Anyone ever felt their Lucid Dreaming "muscles"?

Hey everybody, I had this really cool feeling last night when I was changing dream scenery, and was just wondering if anyone else has ever felt this sensation, or am I alone? :happy:

[color=blue] I am in supermarket with my friend Pete. In the corner of my eye I spot another friend, Stephanie, talking to Pete in one of the aisles. I run up and sneak up behind her. I grab her from behind and lift her up at the waist and exclaim “do you miss me?” she clearly doesn’t. :sad:

I put her down awkwardly, and she continues to talk to Pete, like she wishes I wasn’t there. I ask her what’s wrong, because she’s usually nice to me. Stephanie tells me that since it’s my dream, I’m going to annoy her by changing things. Suddenly I realize that I’m dreaming. :woo: I chuckle to myself because this is the first time a DC has alerted me to the fact that I am dreaming. :peek:

I tell her that I won’t bug her anymore, and instead go outside alone. I see a lamppost that looks like one of those short 19th century ones you see in London that have complex designs made of wrought iron. I feel like in this lucid dream, it will be my mission to make this lamppost shrink. :content: [/color]

Normally in a lucid dream, I have this problem of getting something to change. usually i try to either consciously will it (not fully realizing I’m dreaming and have full control), or resort to shouting at it to change, but this is rarely successful. For me, changing things this way always feels like I am fighting something in my head and the more I fight, the greater challenge it is to move. :confused:

[color=blue]I want this lamppost to basically vertically collapse into itself, and then expand just like a slide whistle. I try everything I can think of, going as far as to stick my hand out like I’ve got Jedi powers and move it. But I start to get this inkling that I have to change my whole belief system if I want to change it (much like “neo” the hero of the matrix had too, before he became the one. :eh:

By this method, after some considerable effort, I finally get the lamppost to move up and down, just like a sword coming out of a sheath. But by this time, I’m feeling an odd sensation. It’s in the back of my head on the right hand side, and it feels like I’m flexing a “mental muscle” in the back of my brain, that I’ve never used before! I couldn’t believe the answer was so simple. I instantly thought of that scene in “The Matrix” when neo is bending the spoon with his mind. Whenever I felt this feeling in the back of my head the lamppost moved smoothly and effortlessly.[/color]

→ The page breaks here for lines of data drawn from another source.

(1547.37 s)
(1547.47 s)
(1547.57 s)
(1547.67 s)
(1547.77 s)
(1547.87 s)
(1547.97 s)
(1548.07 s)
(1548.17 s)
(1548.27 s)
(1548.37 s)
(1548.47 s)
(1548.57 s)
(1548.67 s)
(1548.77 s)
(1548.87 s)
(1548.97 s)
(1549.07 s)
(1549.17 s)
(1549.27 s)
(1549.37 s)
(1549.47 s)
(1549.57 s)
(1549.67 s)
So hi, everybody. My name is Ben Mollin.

so here my question, has anyone else ever felt this mental muscle when changing dream scenery? if anyone hasn’t, try in one of your dreams tonight to move something differently, just by thinking about it differently.

Do NOT use that cyan color.
My eyes hurt now.

Anyway, I think I know why it happened, even tho I’ve never heard for that before.
You see, you said you felt the muscle in the back of your brain.

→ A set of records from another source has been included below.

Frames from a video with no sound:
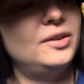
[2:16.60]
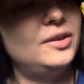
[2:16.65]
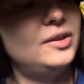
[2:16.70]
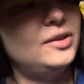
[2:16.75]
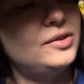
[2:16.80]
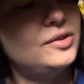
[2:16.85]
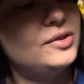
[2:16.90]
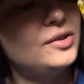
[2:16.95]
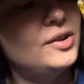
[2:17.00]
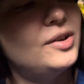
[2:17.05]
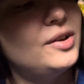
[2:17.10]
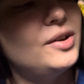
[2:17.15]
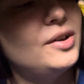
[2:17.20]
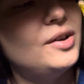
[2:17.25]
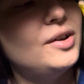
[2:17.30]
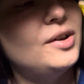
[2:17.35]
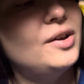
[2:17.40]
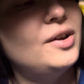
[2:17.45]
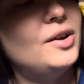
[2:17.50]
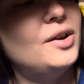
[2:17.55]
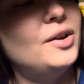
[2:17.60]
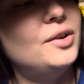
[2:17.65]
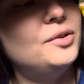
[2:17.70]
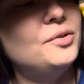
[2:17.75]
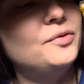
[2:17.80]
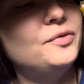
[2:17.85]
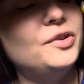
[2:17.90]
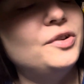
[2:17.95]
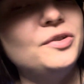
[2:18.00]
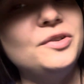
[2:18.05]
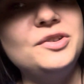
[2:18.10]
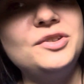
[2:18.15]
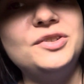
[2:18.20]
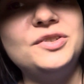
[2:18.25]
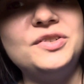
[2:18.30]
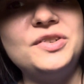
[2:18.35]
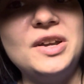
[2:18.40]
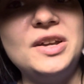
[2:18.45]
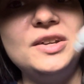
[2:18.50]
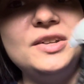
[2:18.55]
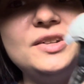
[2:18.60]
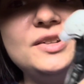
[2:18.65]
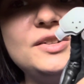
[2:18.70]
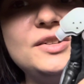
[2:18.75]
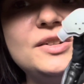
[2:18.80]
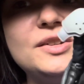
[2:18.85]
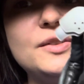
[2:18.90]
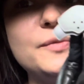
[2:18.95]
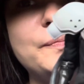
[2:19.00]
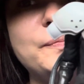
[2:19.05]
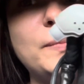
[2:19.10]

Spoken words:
that's, I know, very strange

The back of your brain is responsible for vision (occipital lobe).
So it’s pretty obvious what happened, isn’t it?

Cause you SAW that.You were trying to bring it down.

But this is interesting.

I think there are auto-font colorings, so if you wanted to add commentary, you could use the tags like so and it will give you delicately italicized pretty pale green font that will be slightly less difficult to read :wink:

To fly, I relax into a kind of static electricity field. It’s not a muscle for me, so much as a sense of where the ley-lines are. This means I still depend a lot on how the wind blows in the dream to fly. When I’m doing a breaststroke in the air and I want to get higher without taking my eyes off the scene below, though, I can feel my mind sort of pulling me up at the back of my dream-head and I start rising.
It’s like wiggling my ears in waking life, except if the muscles were all the way back.

One LD I was walking up a zig-zagging path and tried to make it straight. It was like daydreaming it straight, except because it was already a dream, this imagined thing just sort of flopped into the dream reality. I could feel my eyes straining, though, because I was probably staring at it too hard-- it was kind of like how Roald Dahl describes his titular character Matilda’s telekinesis.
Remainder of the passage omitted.